L'espace culturel Anis Gras, le lieu autre à Arcueil, 55 avenue Laplace, présente, du 12 avril au 6 mai 2022, une exposition dédiée à Herman Braun-Vega sous le titre « De Braun à Braun-Vega, la métamorphose d'un artiste ». Braun-Vega (1933-2019), de double ascendance autrichienne et péruvienne, fut un artiste militant du métissage dans tous les domaines, à commencer bien sûr par celui de la peinture. Refaisant, pour son tableau-manifeste (Caramba ! 1983) l'autoportrait de Cézanne, il avait découvert avec stupeur que le maître d'Aix avait repris, pour se représenter, un autoportrait de Rembrandt dont il avait extrait l'organisation picturale, et notamment tout le jeu de l'ombre et de la lumière sur les pommettes. C'était la confirmation de son intuition : la peinture se nourrit de la peinture. L'intégration de la peinture des autres est une nécessité pour tout peintre, à condition qu'elle contribue à la construction d'un projet plastique original. Il faut voir comment la touche de Braun-Vega savait s'identifier à la facture d'un Monet, par exemple dans Solo (d'après Monet), 2000, qui sera présent à l'exposition. Ou comment son « jus » pictural pouvait retrouver l'esprit des glacis d'un Ingres. L'esprit, non le secret de fabrication : ni plagiaire ni faussaire, Braun-Vega aimait trop les peintres pour platement les recopier.
Herman saisissait la substance de chacun pour la projeter librement dans ses compositions d'une étonnante liberté d'exécution. Le grain de la toile écrue était largement préservé selon de vastes réserves faisant habilement jouer les uns dans les autres les avant et les arrière-plans. En aucun cas, le ou les tableaux cités n'étaient plaqués : ils y étaient naturellement à leur place, faisant partie de l'ensemble. L'art, prétexte de l'art ? Comme toujours, certes ! Mais on aura compris que Braun-Vega avait choisi de faire du prétexte même la condition nécessaire de son travail. Condition nécessaire, mais non suffisante : la réalité du monde était présente aussi, avec ses contrastes qui étaient souvent d'insurmontables contradictions. Braun-Vega avait besoin du réel le plus quotidien, voire le plus politique, pour accompagner l'irréalisme flamboyant qu'il repérait dans l'histoire des formes.

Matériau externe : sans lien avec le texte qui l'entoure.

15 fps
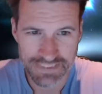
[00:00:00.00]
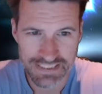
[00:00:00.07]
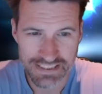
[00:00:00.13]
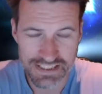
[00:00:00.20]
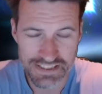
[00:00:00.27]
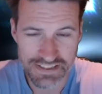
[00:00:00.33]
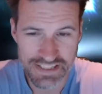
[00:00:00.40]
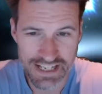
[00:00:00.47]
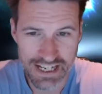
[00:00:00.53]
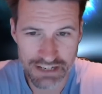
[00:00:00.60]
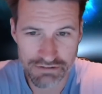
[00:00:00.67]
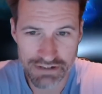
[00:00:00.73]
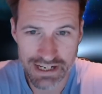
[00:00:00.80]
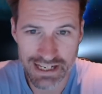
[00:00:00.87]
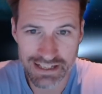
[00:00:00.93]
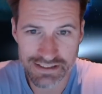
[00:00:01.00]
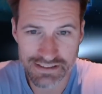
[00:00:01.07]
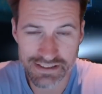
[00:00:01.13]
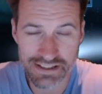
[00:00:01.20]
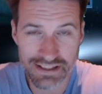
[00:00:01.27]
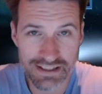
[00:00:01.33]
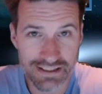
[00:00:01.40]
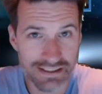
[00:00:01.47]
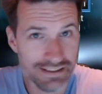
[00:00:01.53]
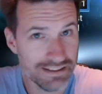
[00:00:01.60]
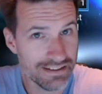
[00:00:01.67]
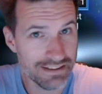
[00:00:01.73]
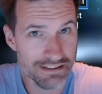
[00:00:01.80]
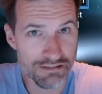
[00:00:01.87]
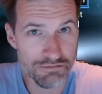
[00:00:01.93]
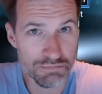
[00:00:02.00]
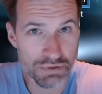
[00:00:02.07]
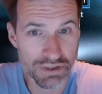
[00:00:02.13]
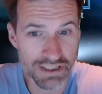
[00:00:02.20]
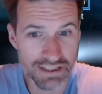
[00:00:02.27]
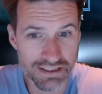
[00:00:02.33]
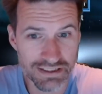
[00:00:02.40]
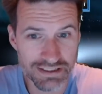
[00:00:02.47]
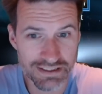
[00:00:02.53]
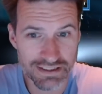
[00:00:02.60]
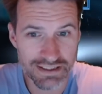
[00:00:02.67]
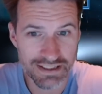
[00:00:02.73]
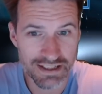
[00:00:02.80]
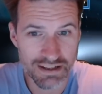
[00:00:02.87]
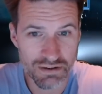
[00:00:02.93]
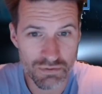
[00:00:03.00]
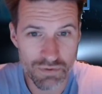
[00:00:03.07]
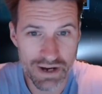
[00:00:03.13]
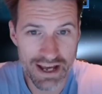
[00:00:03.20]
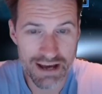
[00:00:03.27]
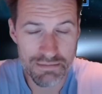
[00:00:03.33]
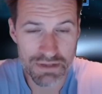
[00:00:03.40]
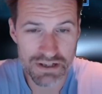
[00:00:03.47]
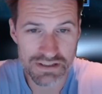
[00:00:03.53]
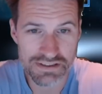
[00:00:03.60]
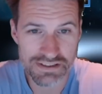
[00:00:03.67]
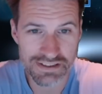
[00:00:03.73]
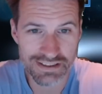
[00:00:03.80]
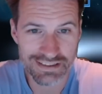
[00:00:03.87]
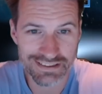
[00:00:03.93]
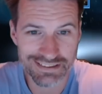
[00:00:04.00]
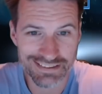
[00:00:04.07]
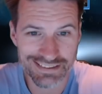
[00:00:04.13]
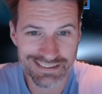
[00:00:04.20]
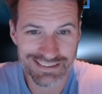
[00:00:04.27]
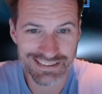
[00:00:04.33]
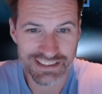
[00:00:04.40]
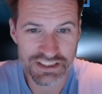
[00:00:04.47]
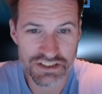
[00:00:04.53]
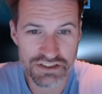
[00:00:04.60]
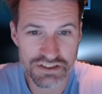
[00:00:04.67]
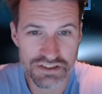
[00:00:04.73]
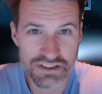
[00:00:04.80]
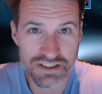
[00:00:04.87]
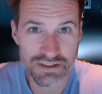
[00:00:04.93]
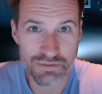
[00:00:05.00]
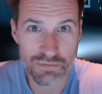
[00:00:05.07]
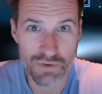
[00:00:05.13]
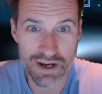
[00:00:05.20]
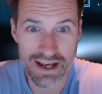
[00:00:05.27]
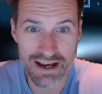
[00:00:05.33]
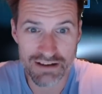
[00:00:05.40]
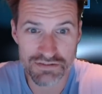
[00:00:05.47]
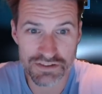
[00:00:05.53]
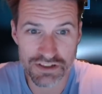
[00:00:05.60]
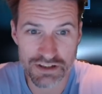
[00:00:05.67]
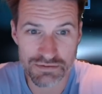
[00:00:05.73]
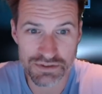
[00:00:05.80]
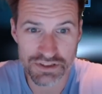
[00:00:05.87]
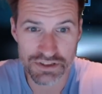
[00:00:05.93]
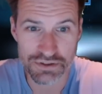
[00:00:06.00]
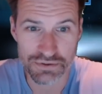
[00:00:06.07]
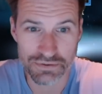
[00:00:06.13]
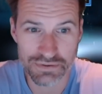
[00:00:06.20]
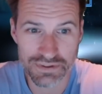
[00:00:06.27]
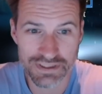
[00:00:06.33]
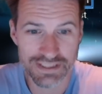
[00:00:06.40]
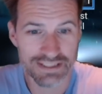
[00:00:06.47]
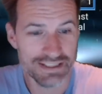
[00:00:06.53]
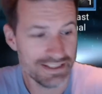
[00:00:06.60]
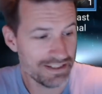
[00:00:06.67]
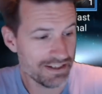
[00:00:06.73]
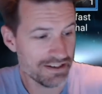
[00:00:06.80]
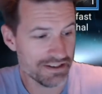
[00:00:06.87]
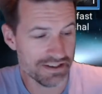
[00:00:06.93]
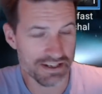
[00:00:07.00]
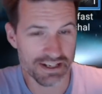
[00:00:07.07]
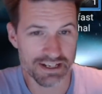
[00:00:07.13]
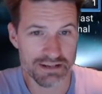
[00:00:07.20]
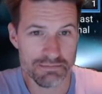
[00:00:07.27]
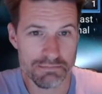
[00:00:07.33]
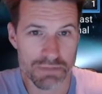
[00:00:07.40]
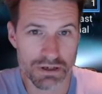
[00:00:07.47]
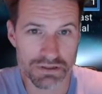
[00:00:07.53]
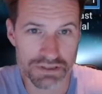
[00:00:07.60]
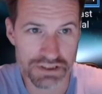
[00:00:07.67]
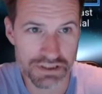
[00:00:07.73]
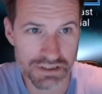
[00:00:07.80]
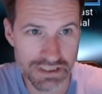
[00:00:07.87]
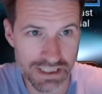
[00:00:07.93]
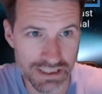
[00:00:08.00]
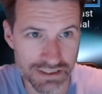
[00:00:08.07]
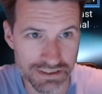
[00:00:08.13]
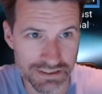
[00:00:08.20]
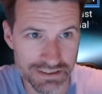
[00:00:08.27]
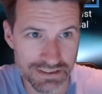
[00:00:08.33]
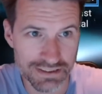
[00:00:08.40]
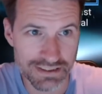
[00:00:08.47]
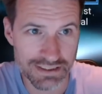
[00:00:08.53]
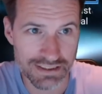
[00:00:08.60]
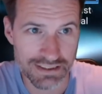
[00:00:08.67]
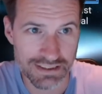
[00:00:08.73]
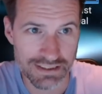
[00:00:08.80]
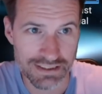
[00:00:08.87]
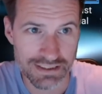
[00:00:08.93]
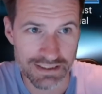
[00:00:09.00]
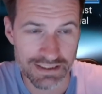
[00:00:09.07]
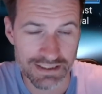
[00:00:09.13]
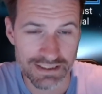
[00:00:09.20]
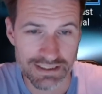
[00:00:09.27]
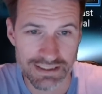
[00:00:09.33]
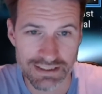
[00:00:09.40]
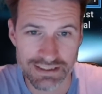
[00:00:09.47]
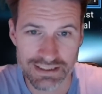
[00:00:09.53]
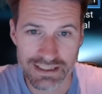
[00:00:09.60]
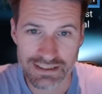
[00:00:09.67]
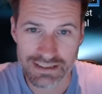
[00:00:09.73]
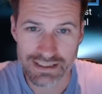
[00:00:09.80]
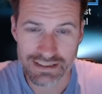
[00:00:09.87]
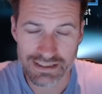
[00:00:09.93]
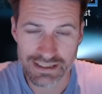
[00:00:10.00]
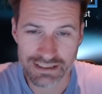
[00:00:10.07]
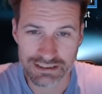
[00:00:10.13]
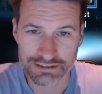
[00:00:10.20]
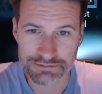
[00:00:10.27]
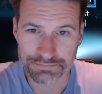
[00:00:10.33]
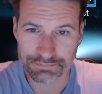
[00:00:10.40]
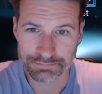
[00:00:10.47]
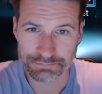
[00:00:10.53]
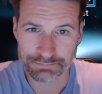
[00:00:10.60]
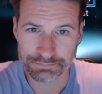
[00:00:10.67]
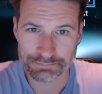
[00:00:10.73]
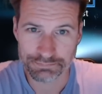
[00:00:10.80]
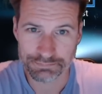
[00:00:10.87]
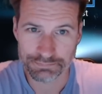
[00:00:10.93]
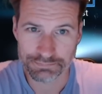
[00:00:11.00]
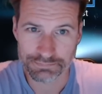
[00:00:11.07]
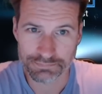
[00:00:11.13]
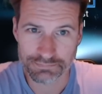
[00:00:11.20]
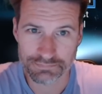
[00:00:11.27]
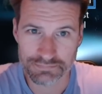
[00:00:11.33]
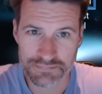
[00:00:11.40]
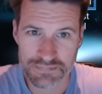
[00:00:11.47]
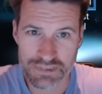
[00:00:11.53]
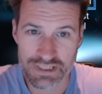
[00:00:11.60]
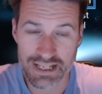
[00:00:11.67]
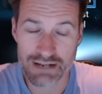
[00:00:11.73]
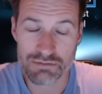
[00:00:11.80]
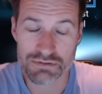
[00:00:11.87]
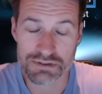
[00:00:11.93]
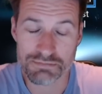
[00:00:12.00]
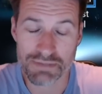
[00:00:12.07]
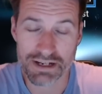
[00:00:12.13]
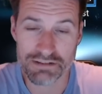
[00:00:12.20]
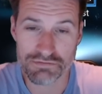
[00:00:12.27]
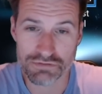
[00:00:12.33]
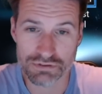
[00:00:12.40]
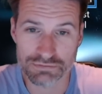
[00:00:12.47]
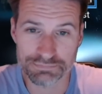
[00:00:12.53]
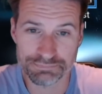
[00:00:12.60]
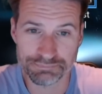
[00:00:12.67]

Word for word: The sad reality of pulling way out of Mercy, way out of times 2. Okay, bosh, done. Done, done, done. That was painful.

Ce peintre me paraît avoir poussé à la limite ce qui caractérise notre « art contemporain » : pour la première fois peut-être, un art ne peut pas être défini par sa date. On ne parle pas de la peinture d'aujourd'hui comme on parle de la peinture renaissante ou baroque. La peinture serait-elle parvenue au terme ultime d'une longue aventure ? C'était l'heure en tout cas, avec Braun-Vega, du face à face de l'esprit avec ses possibilités désormais mesurables, avec ses structures maintenant mises au jour. Herman Braun-Vega a apporté sa pierre au bilan en cours. Il le faisait avec une technique longuement mise au point et surtout l'évidence du bonheur de peindre : hier comme maintenant, ce n'était pas chose courante. Ce grand artiste n'a pas été vraiment reconnu.